# NB-IoT Localization - WKNN

## Data loading

In [1]:
import os

import numpy as np
import pandas as pd

from scripts.data_loader import load_matlab_file_as_df

# set options
rf_param = 'NSINR'

# source file
BASE_DIR = "data/"
FULL_DATA_SET = "Campaign_data_NBIoT_1_2_3_4_5_6_interpolated_smoothed.mat"
filename = os.path.join(BASE_DIR, FULL_DATA_SET)

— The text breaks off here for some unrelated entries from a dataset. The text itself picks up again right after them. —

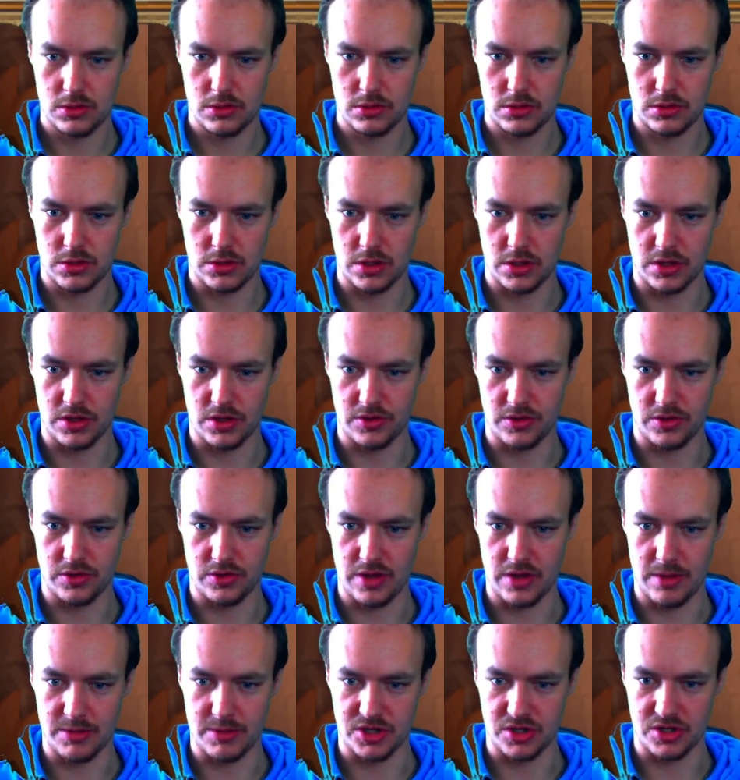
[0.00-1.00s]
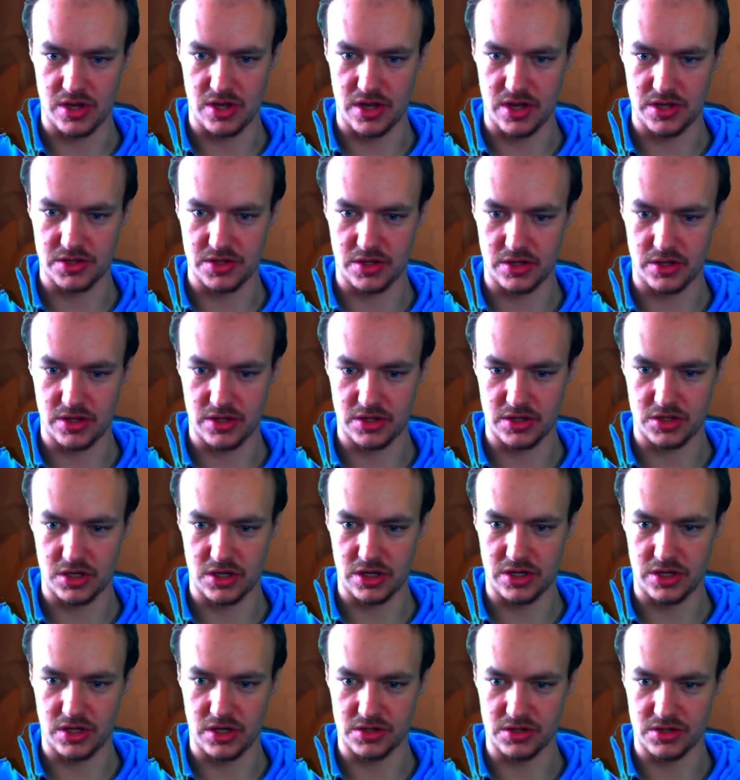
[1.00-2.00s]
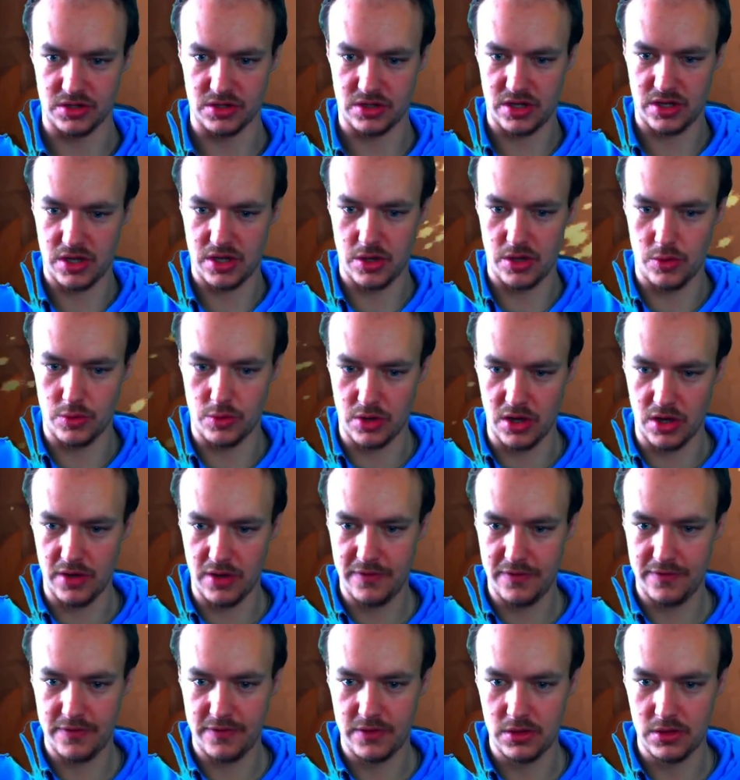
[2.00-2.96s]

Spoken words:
We don't do damage there, so it actually doesn't kill Guff.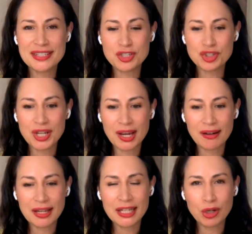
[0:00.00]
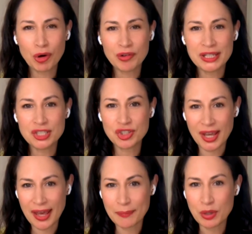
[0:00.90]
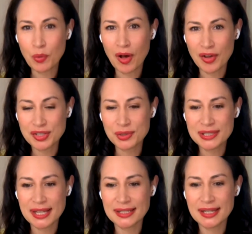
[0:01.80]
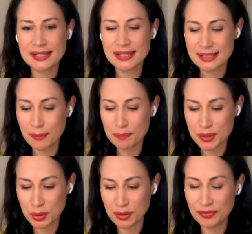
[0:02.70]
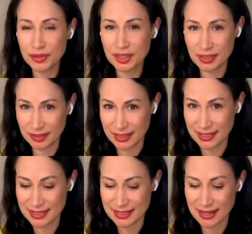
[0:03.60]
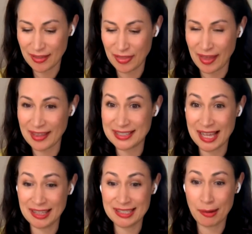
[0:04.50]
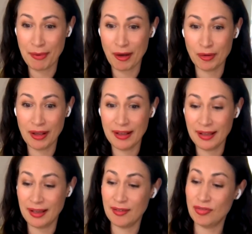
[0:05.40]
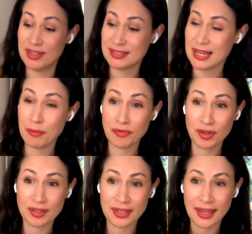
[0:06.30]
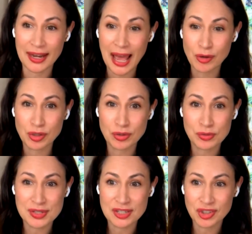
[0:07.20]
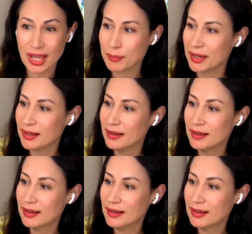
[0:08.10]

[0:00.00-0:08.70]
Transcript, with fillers: this cherry Negroni jam, you also sent us some beautiful cookies. That, tell us about uh, this type of cookie and how you use the jam in it.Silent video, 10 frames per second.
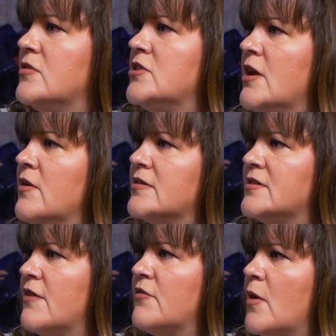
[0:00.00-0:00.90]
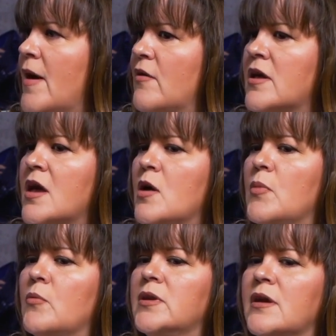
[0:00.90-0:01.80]
the generic stuff come out, yeah.
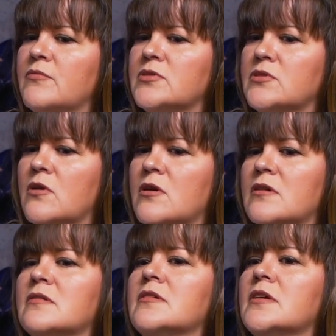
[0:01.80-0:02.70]
but we never saw.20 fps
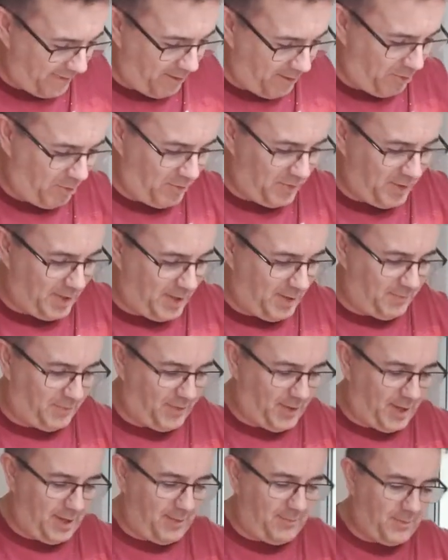all the
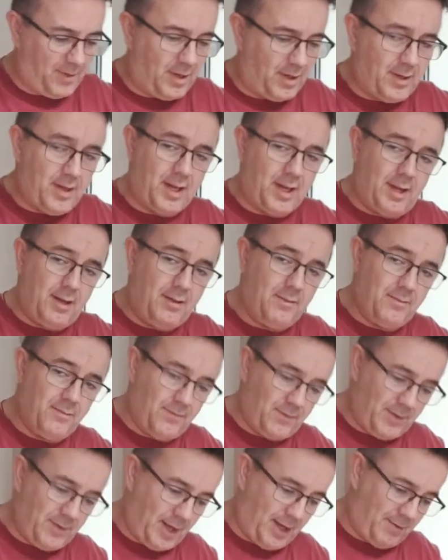lumps out. Okay?
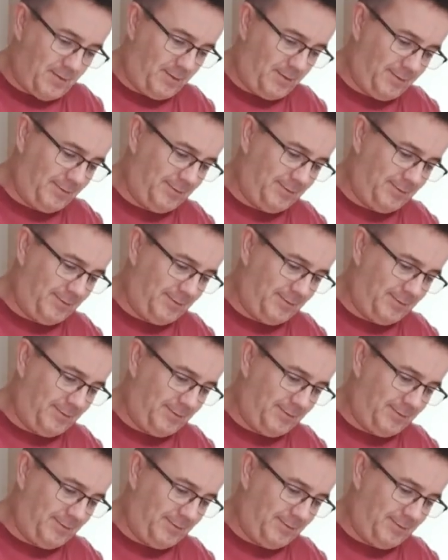Now,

# load the dataset as pandas dataframe
df = load_matlab_file_as_df(
    filename=filename,
    dataset='dataSet_smooth',  # dataSet, dataSet_interp or dataSet_smooth
    usecols=['lat', 'lng', 'measurements_matrix']
)

# better printing of dataframes
pd.set_option('display.max_columns', None)  # Show all columns
pd.set_option('display.max_colwidth', None)  # No limit on column width
pd.set_option('display.width', 1000)  # Set the display width to 1000 characters

# Set the probability for a point to be a test point
TP_probability = 0.3

# Randomly assign points as test points (2) or reference points (1)
np.random.seed(42)  # For reproducibility
df['PointType'] = (np.random.rand(len(df)) <= TP_probability).astype(int) + 1
df_rp = df[df['PointType'] == 1]
df_tp = df[df['PointType'] == 2]

## Data processing

In [2]:

from scripts.weighted_coverage import create_point_matrix
import numpy as np

# Get unique npcis
npcis_rp = np.concatenate(df_rp['measurements_matrix'].apply(lambda x: x['NPCI'].values).values)
npcis_tp = np.concatenate(df_tp['measurements_matrix'].apply(lambda x: x['NPCI'].values).values)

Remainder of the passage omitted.